In United States ex rel. Carter v. Halliburton Co., No. 12-1011 (4th Cir. Mar. 18, 2013), the Fourth Circuit held that the statute of limitations for False Claims Act claims is suspended during times of war. The court also held that the rule barring a False Claims Act plaintiff (a “relator”) from bringing a claim if substantially similar claims have already been filed by another party (the “first-to- file” rule) does not apply after the first claim is dismissed.
Benjamin Carter worked as a water purification operator under a government contract in Iraq. On February 1, 2006 he filed a False Claims Act qui tam action against his employer. He alleged that, contrary to his employer’s representations to the government, it was not purifying water during the period Carter was employed. He also claimed that his employer forced him and other employees to complete time cards totaling 12 hours of work per day, no matter the amount of work actually performed.

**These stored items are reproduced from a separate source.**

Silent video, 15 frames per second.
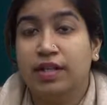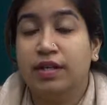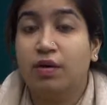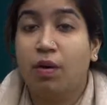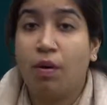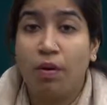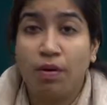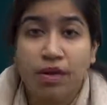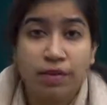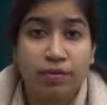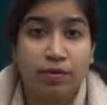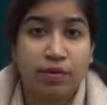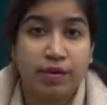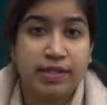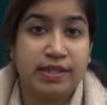that all
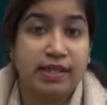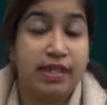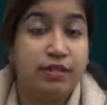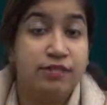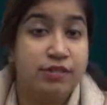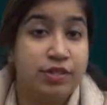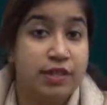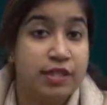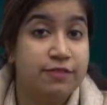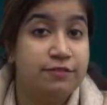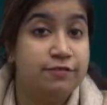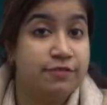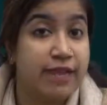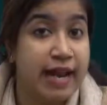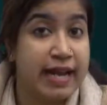employees are treated
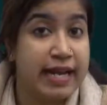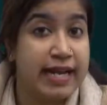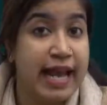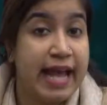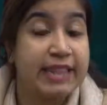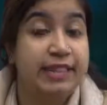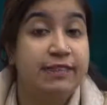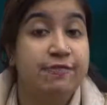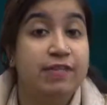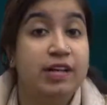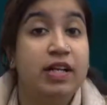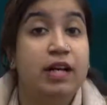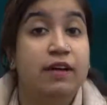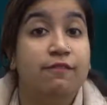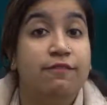fairly and they
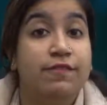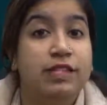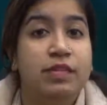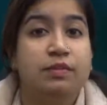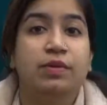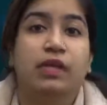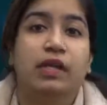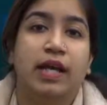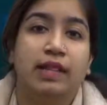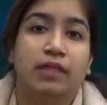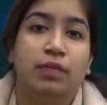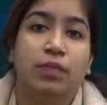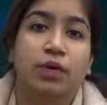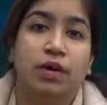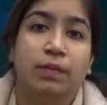feel comfortable in
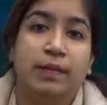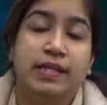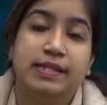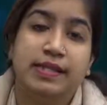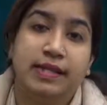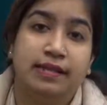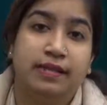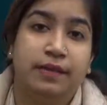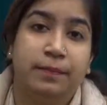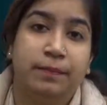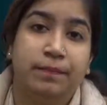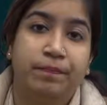the workplace setting.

The case was transferred from California to the Eastern District of Virginia where it was dismissed three separate times on various grounds. Finally, on June 2, 2011 the case was refiled for the fourth time. The District Court dismissed the case again. It held that Carter’s claims were barred because similar cases were already pending in Maryland and Texas when Carter filed the 2011 action. The court also held that Carter’s claims were barred by the False Claims Act’s six-year statute of limitations.
The Wartime Suspension Of Limitations Act Suspends The Statute Of Limitations For False Claims Act Claims During Times Of War
The Fourth Circuit overturned the District Court’s decision. It held that the Wartime Suspension of Limitations Act (“WSLA”) applied and suspended the statute of limitations applicable to Carter’s claims. The WSLA states that “when the United States is at war or Congress has enacted specific authorization for the use of the Armed Forces,” any statute of limitations applicable to “any offense involving fraud or attempted fraud against the United States” is “suspended until five years after the termination of hostilities as proclaimed by a Presidential proclamation, with notice to Congress, or by a concurrent resolution of Congress.” 31 U.S.C. § 3287.
Carter argued that the WSLA suspended the statute of limitations on his claims because the United States was at war with Iraq in 2005, when Carter claimed his employer made false claims to the government. The Fourth Circuit agreed, even though the United States had never issued a formal declaration of war in Iraq. The court held that to require a formal declaration of war would frustrate the purpose of the WSLA – to combat fraud at times when the US may not be able to act as quickly because it is engaged in a “war.” Therefore, the Authorization for the Use of Military Force against Iraq, issued by Congress on October 11, 2002, was sufficient to trigger the provisions of the WSLA.
The court also concluded that the WSLA applied even though the United States had elected not to intervene in the action. The court held that including claims in which the United States elected not to intervene furthered the WSLA’s purpose of rooting out fraud against the United States during times of war.
The First-To-File Rule Does Not Bar A Relator’s Claims Once The First Action Is Dismissed
Under the first-to-file rule, a court lacks subject matter over a relator’s False Claims Act claims if the claims have previously been filed by another relator. In Carter, the Fourth Circuit adopted the “same material elements test,” which a majority of circuits use to determine whether a complaint is similar enough to be barred by the first-to-file rule. The court held that the fraud alleged by Carter – submission of false time sheets in support of claims for false payment – contained the same material elements as the Maryland and Texas cases. Therefore, at the time Carter filed his complaint, his False Claims Act claims were barred by the first-to-file rule. However, the Fourth Circuit held that once a case is no longer pending, the first-to-file bar does not prevent a relator from filing a case. Because the Maryland and Texas cases had been dismissed by the time Carter filed, he was free to re-file his action.
The Fourth Circuit’s decision represents the first time a Court of Appeals has explicitly held that the WSLA applies to civil cases where the United States is not a plaintiff or intervenor in the qui tam action. Other False Claims Act relators have already started citing Carter in an effort to extend the statute of limitations applicable to their claims.
With no requirement of a formal declaration of war, the decision stands to have far reaching impact. For example, could a relator argue that the statute of limitations on his False Claims Act claim is suspended during the War on Terror, which began on September 14, 2001 when Congress issued the Authorization for Use of Military Force against those responsible for the attacks of September 11, 2001? Under Carter, termination of “war” requires a Presidential proclamation or concurrent resolution of Congress. Arguably, then, the statute of limitations on any False Claims Act claim relating to events occurring during the War on Terror could be tolled until five years after Congress or the President officially terminates the War on Terror.
In light of Carter, employers with government contracts in areas of active hostilities should consider revising their document retention policies to account for the potential for a longer statute of limitations for False Claims Act actions based on contracted work in those areas.